I’m trying to get a sense of how the “contains” query works for list/dictionary types. Let’s focus on lists first. Suppose the following:
orm.QueryBuilder().append(
orm.StructureData,
filters={
"attributes.cell": {
"contains": [[1.0, 0.0, 1.0]],
}
}
)
I would think this means that the cell contains the vector [1.0, 0.0, 1.0]
. However, the query fetches a result with a cell [[1.0, 0.0, 0.0], [0.0, 2.0, 0.0], [0.0, 0.0, 3.0]]
. This suggests it’s doing some sort of partial check through each element? Unclear.
Also, the documentation itself is a bit ambiguous.
Contains all? Any? Note that neither seems to explain the above behavior.
A bit of digging suggests that “contains” points to SQLAlchemy’s sqlalchemy.dialects.postgresql.JSONB.Comparator.contains
(I think). If so, the docs say
“Boolean expression. Test if keys (or array) are a superset of/contained the keys of the argument jsonb expression.”
Not sure what to make of it.
We need to check the actual query in postgres.
You can store the query builder object e.g. in qb
and then run print(qb.as_sql(inline=True))
. And then we need to check the PostgreSQL docs.
From some quick testing, I think that:
{'contains': ['a', 'b']}
means that it should match if there are both elements in the list
- if you put one more list, I tried with this example:
from aiida import orm
n = orm.Dict({'test': [['a', 'b', 'c'], ['a', 'd', 'f']]})
n.store()
Then, I tried various queries similar to print(orm.QueryBuilder().append(orm.Dict, filters={"attributes.test": {"contains": [["f"], ["b"]]}}).all(flat=True))
.
I think that:
"contains": [["a", "d"]]
means that there is at least an element in the list with both elements. This matches (there is ['a', 'd', 'f']
)
- So,
"contains": [["f"]]
means at least one element in the list is a list with the element f.
"contains": [["f"], ["b"]]
then means that both conditions apply: there is at least one element in the list with f
, and at least one (the same or another) element in the same list with the element “b”. This matches, again.
You can try with adding other letters to see what matches and what not.
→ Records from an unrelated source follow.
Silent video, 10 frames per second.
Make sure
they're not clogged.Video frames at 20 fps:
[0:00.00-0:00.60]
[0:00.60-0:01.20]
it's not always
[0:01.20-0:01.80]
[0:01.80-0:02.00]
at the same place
And then we should double check Postres to confirm our intuition. But this should explain your results: "contains": [[1.0, 0.0, 1.0]]
means:
In the list of lists, there is at least one internal list that matches “[1.0, 0.0, 1.0]”, and the latter statement means: at least one internal list has both elements 0.0 and 1.0.
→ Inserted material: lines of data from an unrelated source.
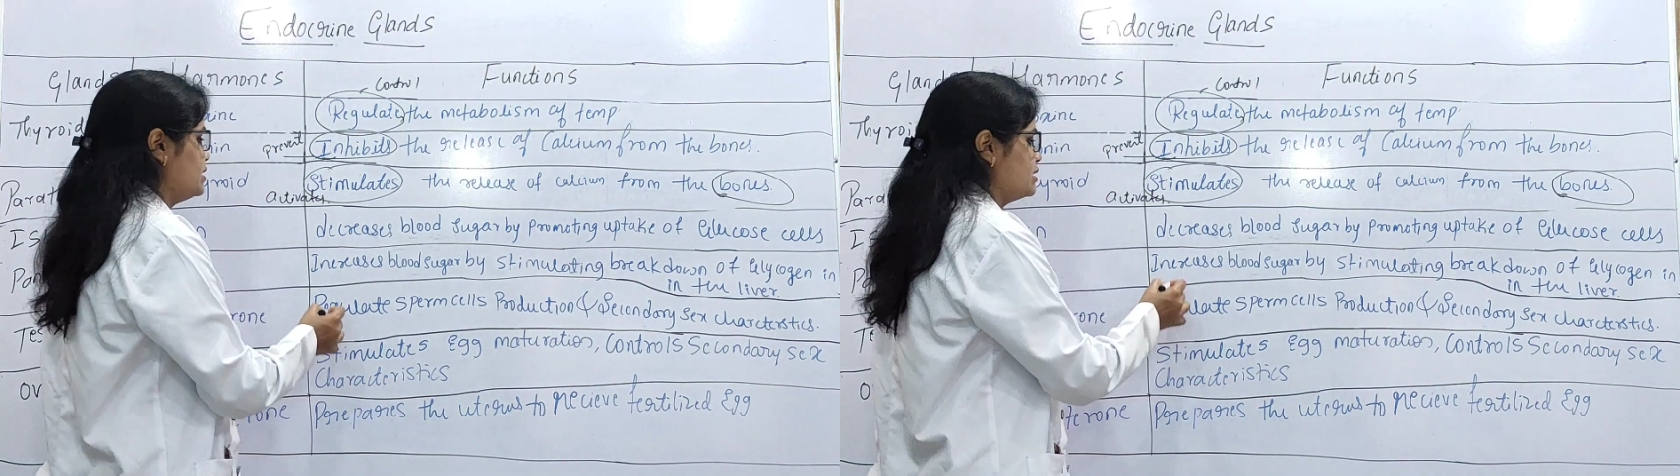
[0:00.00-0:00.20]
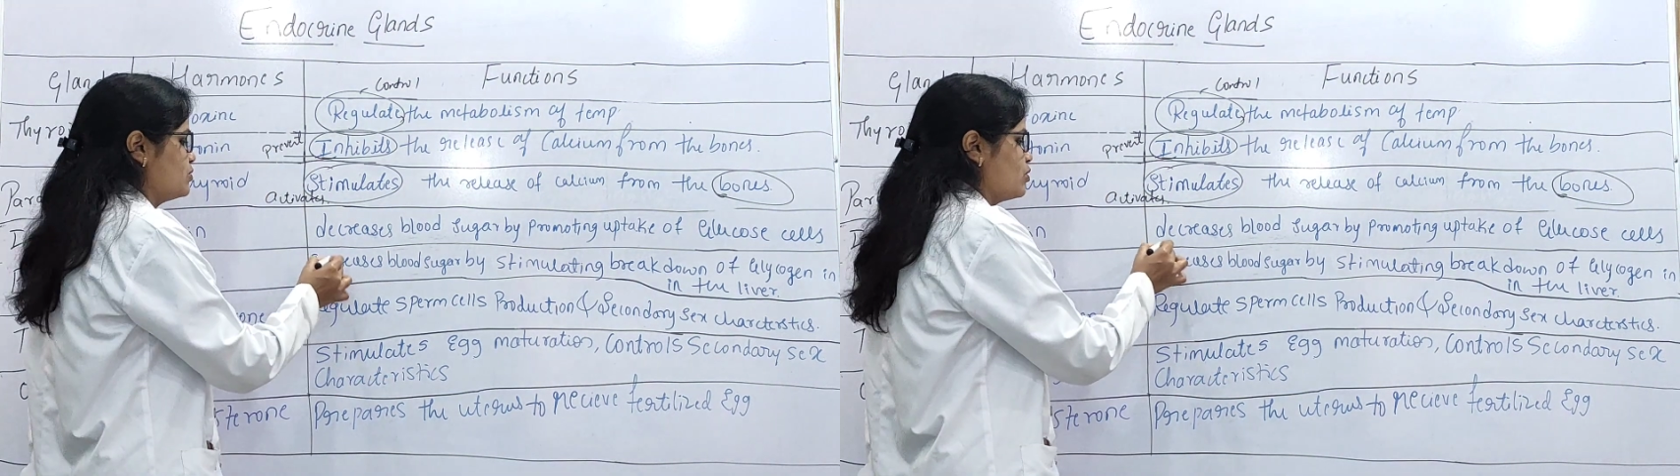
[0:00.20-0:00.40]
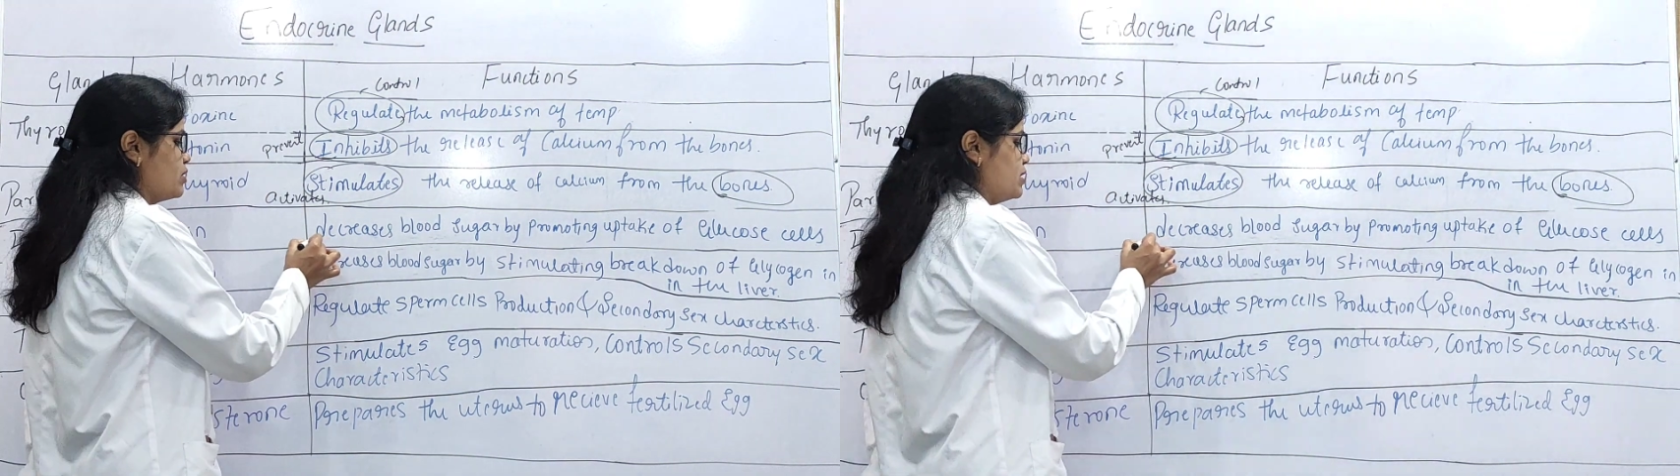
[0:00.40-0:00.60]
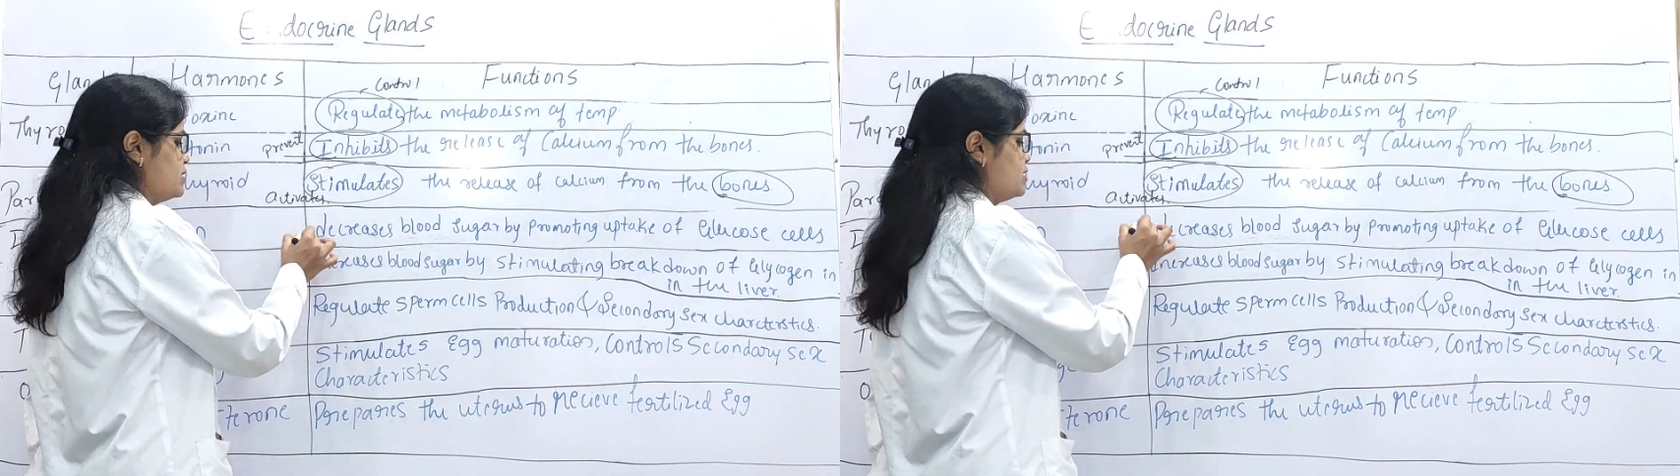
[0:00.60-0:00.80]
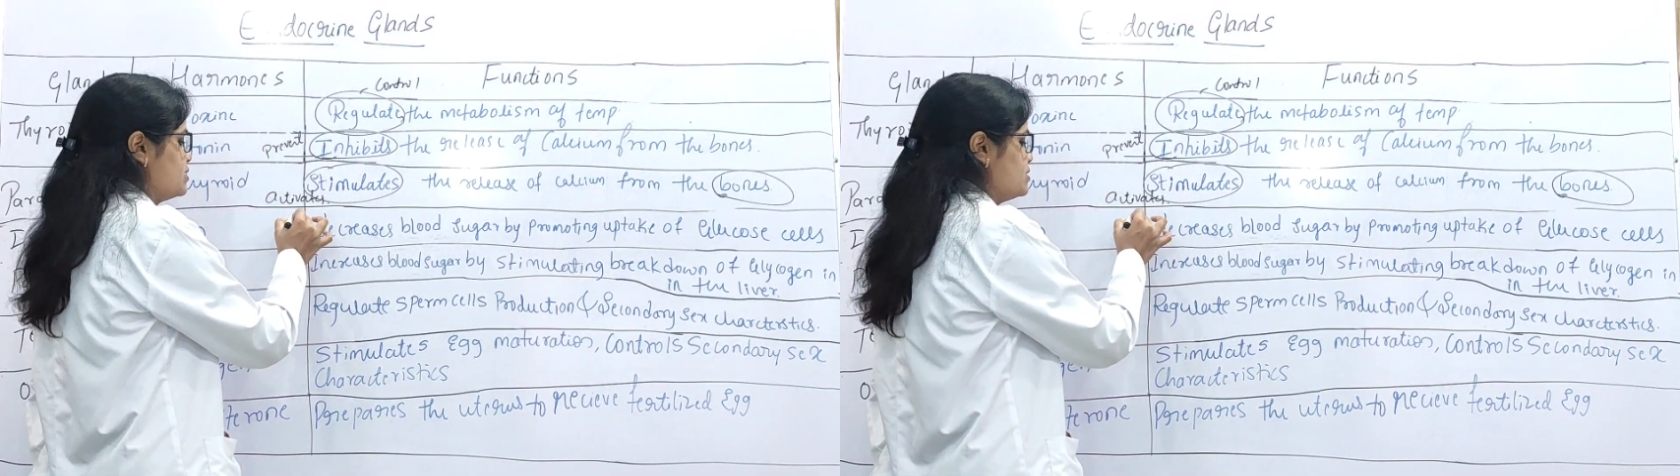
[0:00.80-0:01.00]
Here what
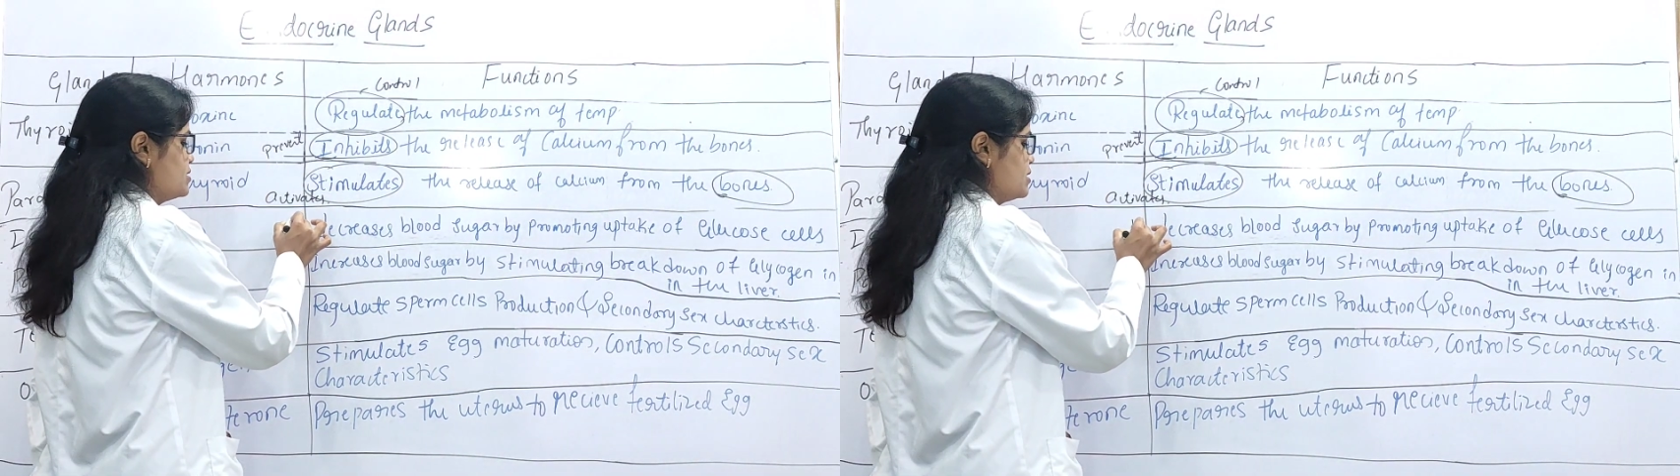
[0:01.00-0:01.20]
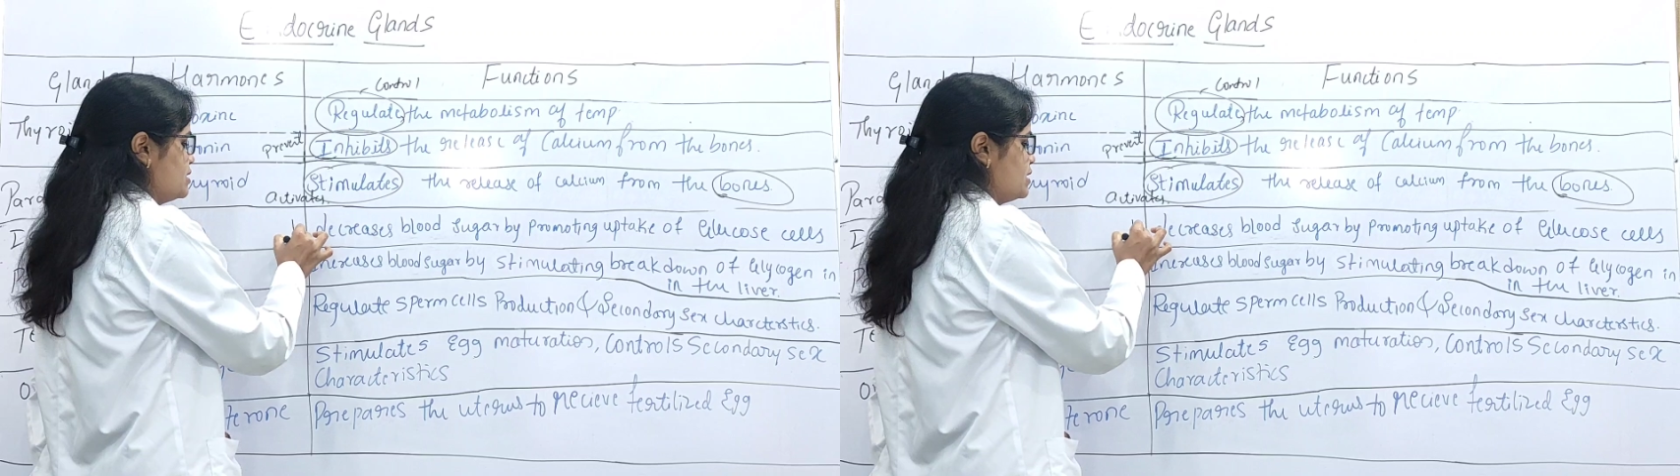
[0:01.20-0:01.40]
it does,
(which is not the query you had in mind, but can be at least explained).
As a final note, let’s be very careful of querying float numbers, because of the finite precision (I’m not sure of how “=” compares two float numbers in postgres).
(And note that in the SQLite backend, contains
is not supported).
Thanks @giovannipizzi. That’s very peculiar behavior. Is this the behavior we wish to reflect in the QueryBuilder? As for floats, that’s interesting. I think I’ll take a deeper look at this. Do we presently not handle floats comparisons?
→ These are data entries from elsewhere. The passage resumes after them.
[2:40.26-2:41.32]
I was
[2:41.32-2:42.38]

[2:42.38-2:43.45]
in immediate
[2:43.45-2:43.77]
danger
I agree that is not what one would expect for the cell. But for general lists of lists, I see how the current behaviour covers at least some usecases. Anyway, I think we’ll be limited by the actual query capabilities of PostgreSQL, so we need first to check what is possible in raw Postgres SQL syntax.
If one really cares, it’s still possible to make a relatively complex query to achieve the goal you want, by making enough and/or filters. But again, do we really need it?
I don’t think you ever want to query for the first vector being exactly [1, 0, 0].
You might care if the system is cubic, for instance. And then you could do e.g. as sequence of and statements, checking that the 6 off-diagonal components are zero. But in this case I think it’s best to add extras e.g. with the spacegroup, and then query for those.
Float comparisons are OK and should work as intended. It’s equality that is tricky (not only for us, but for anything on a computer with float numbers).
Just try this in you python…
(4/3 - 1) == 1/3
(it should be True, but it will return False, or at least it does for me, as they differ by ~1e.-17).
You typically want to check if the difference in abs value is < some threshold (e.g. 1.e-6 or smaller, depending on the application).